#### TASK ITEM
Without the images, repeat every line of the listing exactly.
-------- EXERCISE INPUTS
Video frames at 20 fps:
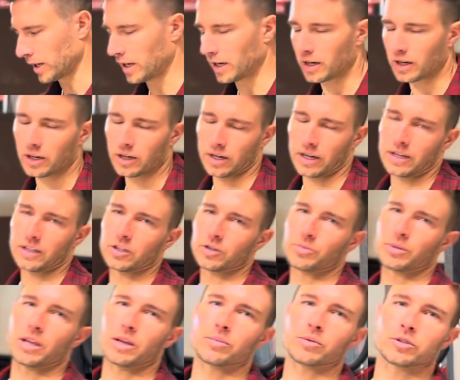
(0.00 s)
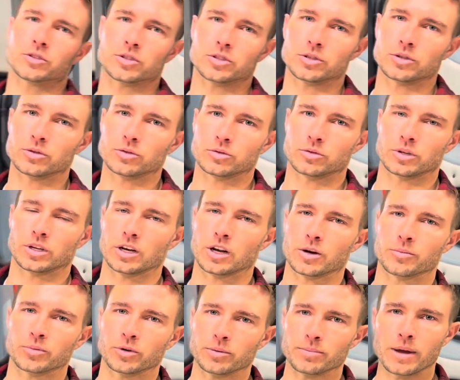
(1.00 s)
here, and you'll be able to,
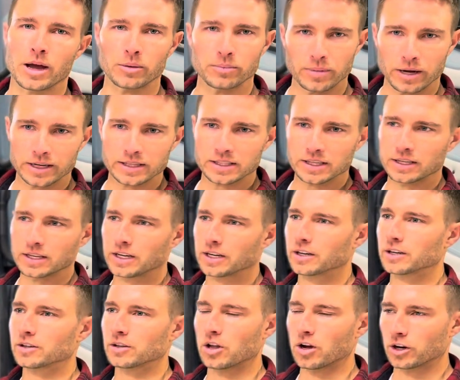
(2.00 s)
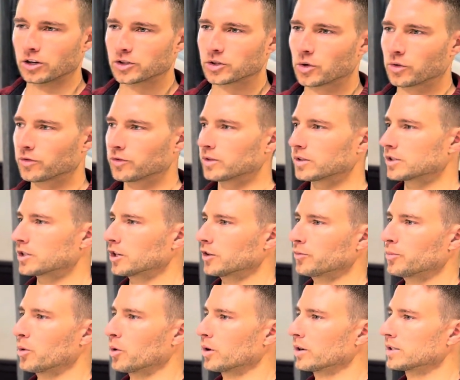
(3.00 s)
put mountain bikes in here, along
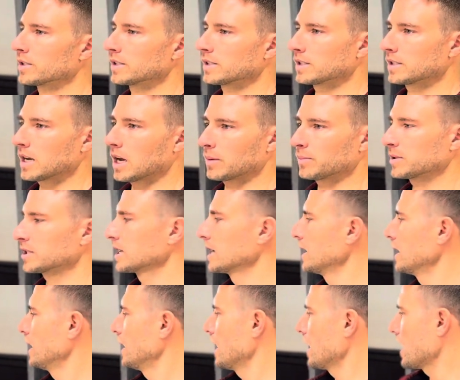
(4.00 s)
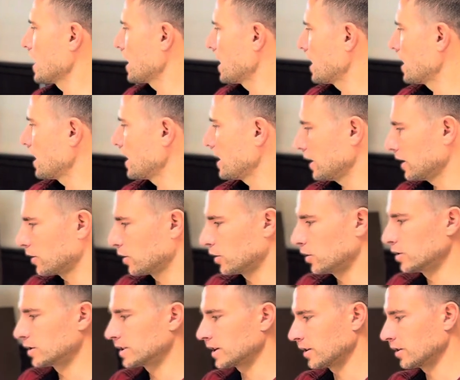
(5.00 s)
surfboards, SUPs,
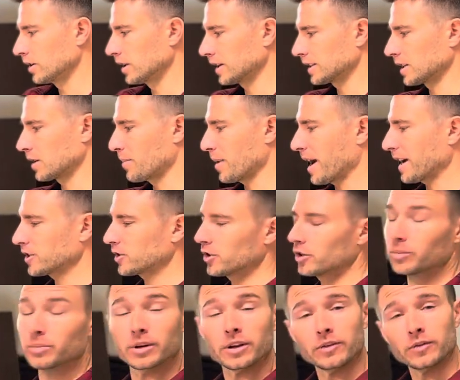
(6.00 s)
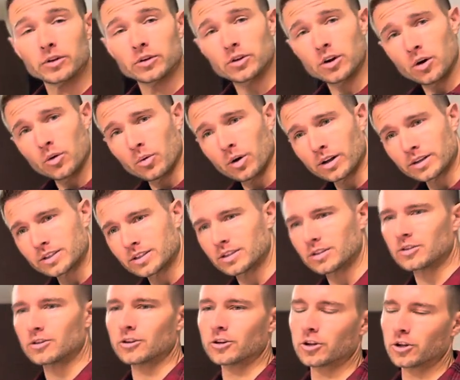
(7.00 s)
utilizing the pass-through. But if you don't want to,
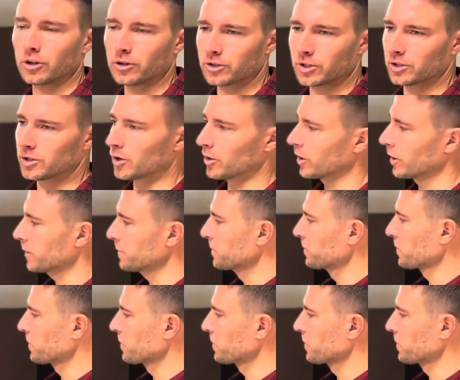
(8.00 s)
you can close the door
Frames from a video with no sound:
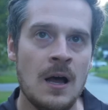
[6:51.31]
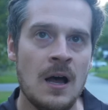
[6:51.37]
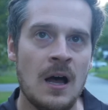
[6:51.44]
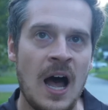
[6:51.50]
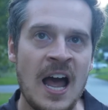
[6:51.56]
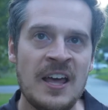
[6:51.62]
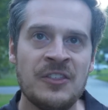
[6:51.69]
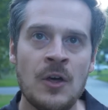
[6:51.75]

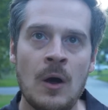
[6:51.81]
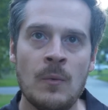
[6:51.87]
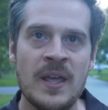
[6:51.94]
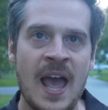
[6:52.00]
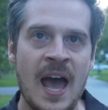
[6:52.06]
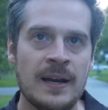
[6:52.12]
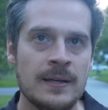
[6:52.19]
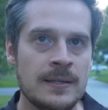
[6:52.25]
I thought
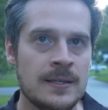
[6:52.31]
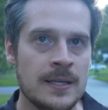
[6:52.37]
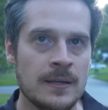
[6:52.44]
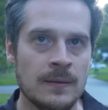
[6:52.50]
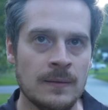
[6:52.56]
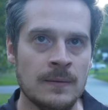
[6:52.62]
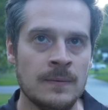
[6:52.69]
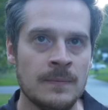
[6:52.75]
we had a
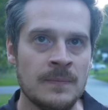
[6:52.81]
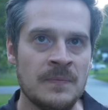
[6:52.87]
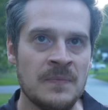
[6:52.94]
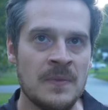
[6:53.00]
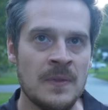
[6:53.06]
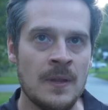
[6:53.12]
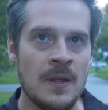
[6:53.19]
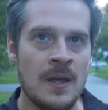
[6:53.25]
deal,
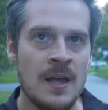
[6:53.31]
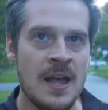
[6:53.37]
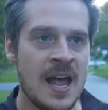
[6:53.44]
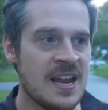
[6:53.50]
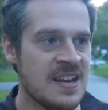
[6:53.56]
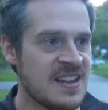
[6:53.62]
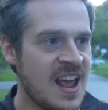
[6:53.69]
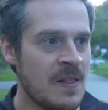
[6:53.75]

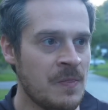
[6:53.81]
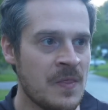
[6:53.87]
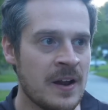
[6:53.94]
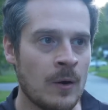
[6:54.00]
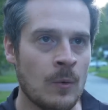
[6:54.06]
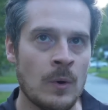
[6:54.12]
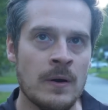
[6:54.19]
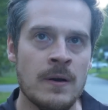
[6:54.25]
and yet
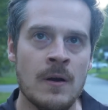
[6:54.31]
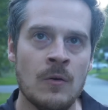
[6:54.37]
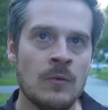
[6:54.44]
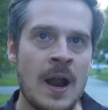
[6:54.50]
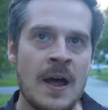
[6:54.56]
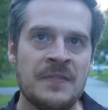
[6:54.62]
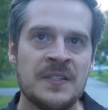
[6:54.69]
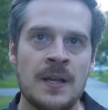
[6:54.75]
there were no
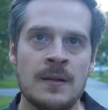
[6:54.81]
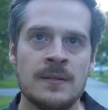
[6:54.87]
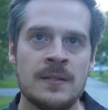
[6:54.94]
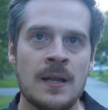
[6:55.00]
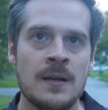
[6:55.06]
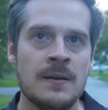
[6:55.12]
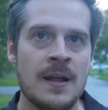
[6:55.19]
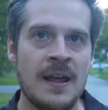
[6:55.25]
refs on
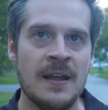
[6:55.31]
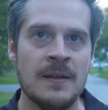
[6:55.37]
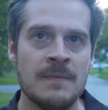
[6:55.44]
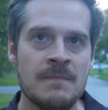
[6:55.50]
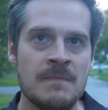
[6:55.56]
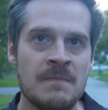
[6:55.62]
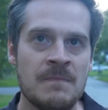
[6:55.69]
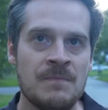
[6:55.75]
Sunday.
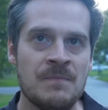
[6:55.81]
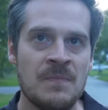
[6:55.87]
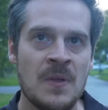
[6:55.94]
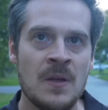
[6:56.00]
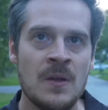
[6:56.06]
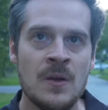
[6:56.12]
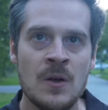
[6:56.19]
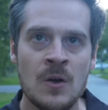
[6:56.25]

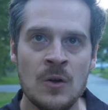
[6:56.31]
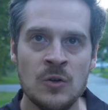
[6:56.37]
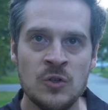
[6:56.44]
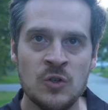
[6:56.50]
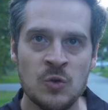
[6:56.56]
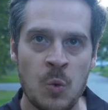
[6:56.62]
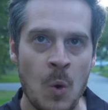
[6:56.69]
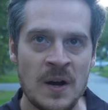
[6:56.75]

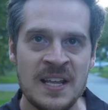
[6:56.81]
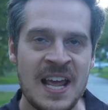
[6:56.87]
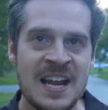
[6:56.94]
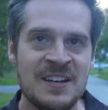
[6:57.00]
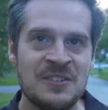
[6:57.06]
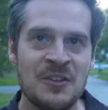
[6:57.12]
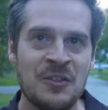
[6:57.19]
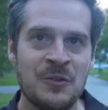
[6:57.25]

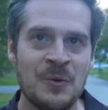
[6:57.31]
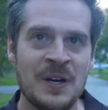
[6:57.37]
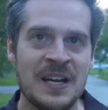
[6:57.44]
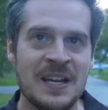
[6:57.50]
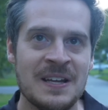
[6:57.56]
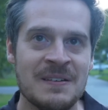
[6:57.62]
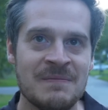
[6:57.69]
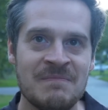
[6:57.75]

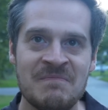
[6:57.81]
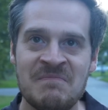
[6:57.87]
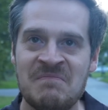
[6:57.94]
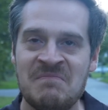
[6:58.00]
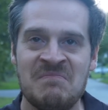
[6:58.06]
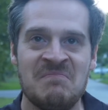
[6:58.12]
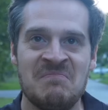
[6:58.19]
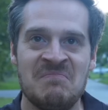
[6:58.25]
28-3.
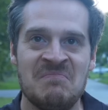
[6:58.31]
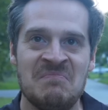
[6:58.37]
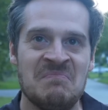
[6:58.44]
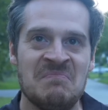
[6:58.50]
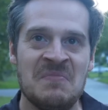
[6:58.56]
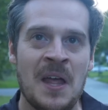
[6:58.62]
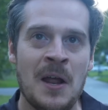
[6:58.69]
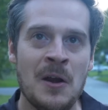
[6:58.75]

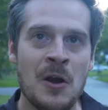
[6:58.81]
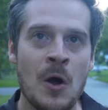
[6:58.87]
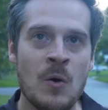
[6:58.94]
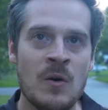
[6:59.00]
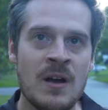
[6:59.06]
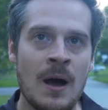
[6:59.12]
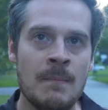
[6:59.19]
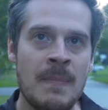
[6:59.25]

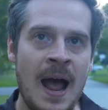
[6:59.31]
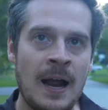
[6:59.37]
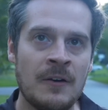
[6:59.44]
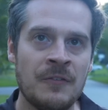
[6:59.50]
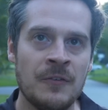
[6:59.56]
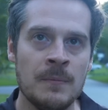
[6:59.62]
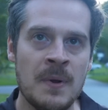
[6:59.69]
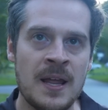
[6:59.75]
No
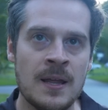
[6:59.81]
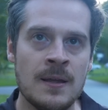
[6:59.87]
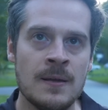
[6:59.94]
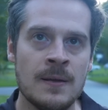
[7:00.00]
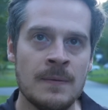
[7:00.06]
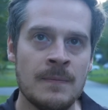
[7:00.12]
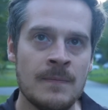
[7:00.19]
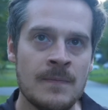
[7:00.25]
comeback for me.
----------------
#### EXERCISE RESPONSE
Video frames at 20 fps:
(0.00 s)
(1.00 s)
here, and you'll be able to,
(2.00 s)
(3.00 s)
put mountain bikes in here, along
(4.00 s)
(5.00 s)
surfboards, SUPs,
(6.00 s)
(7.00 s)
utilizing the pass-through. But if you don't want to,
(8.00 s)
you can close the door
Frames from a video with no sound:
[6:51.31]
[6:51.37]
[6:51.44]
[6:51.50]
[6:51.56]
[6:51.62]
[6:51.69]
[6:51.75]

[6:51.81]
[6:51.87]
[6:51.94]
[6:52.00]
[6:52.06]
[6:52.12]
[6:52.19]
[6:52.25]
I thought
[6:52.31]
[6:52.37]
[6:52.44]
[6:52.50]
[6:52.56]
[6:52.62]
[6:52.69]
[6:52.75]
we had a
[6:52.81]
[6:52.87]
[6:52.94]
[6:53.00]
[6:53.06]
[6:53.12]
[6:53.19]
[6:53.25]
deal,
[6:53.31]
[6:53.37]
[6:53.44]
[6:53.50]
[6:53.56]
[6:53.62]
[6:53.69]
[6:53.75]

[6:53.81]
[6:53.87]
[6:53.94]
[6:54.00]
[6:54.06]
[6:54.12]
[6:54.19]
[6:54.25]
and yet
[6:54.31]
[6:54.37]
[6:54.44]
[6:54.50]
[6:54.56]
[6:54.62]
[6:54.69]
[6:54.75]
there were no
[6:54.81]
[6:54.87]
[6:54.94]
[6:55.00]
[6:55.06]
[6:55.12]
[6:55.19]
[6:55.25]
refs on
[6:55.31]
[6:55.37]
[6:55.44]
[6:55.50]
[6:55.56]
[6:55.62]
[6:55.69]
[6:55.75]
Sunday.
[6:55.81]
[6:55.87]
[6:55.94]
[6:56.00]
[6:56.06]
[6:56.12]
[6:56.19]
[6:56.25]

[6:56.31]
[6:56.37]
[6:56.44]
[6:56.50]
[6:56.56]
[6:56.62]
[6:56.69]
[6:56.75]

[6:56.81]
[6:56.87]
[6:56.94]
[6:57.00]
[6:57.06]
[6:57.12]
[6:57.19]
[6:57.25]

[6:57.31]
[6:57.37]
[6:57.44]
[6:57.50]
[6:57.56]
[6:57.62]
[6:57.69]
[6:57.75]

[6:57.81]
[6:57.87]
[6:57.94]
[6:58.00]
[6:58.06]
[6:58.12]
[6:58.19]
[6:58.25]
28-3.
[6:58.31]
[6:58.37]
[6:58.44]
[6:58.50]
[6:58.56]
[6:58.62]
[6:58.69]
[6:58.75]

[6:58.81]
[6:58.87]
[6:58.94]
[6:59.00]
[6:59.06]
[6:59.12]
[6:59.19]
[6:59.25]

[6:59.31]
[6:59.37]
[6:59.44]
[6:59.50]
[6:59.56]
[6:59.62]
[6:59.69]
[6:59.75]
No
[6:59.81]
[6:59.87]
[6:59.94]
[7:00.00]
[7:00.06]
[7:00.12]
[7:00.19]
[7:00.25]
comeback for me.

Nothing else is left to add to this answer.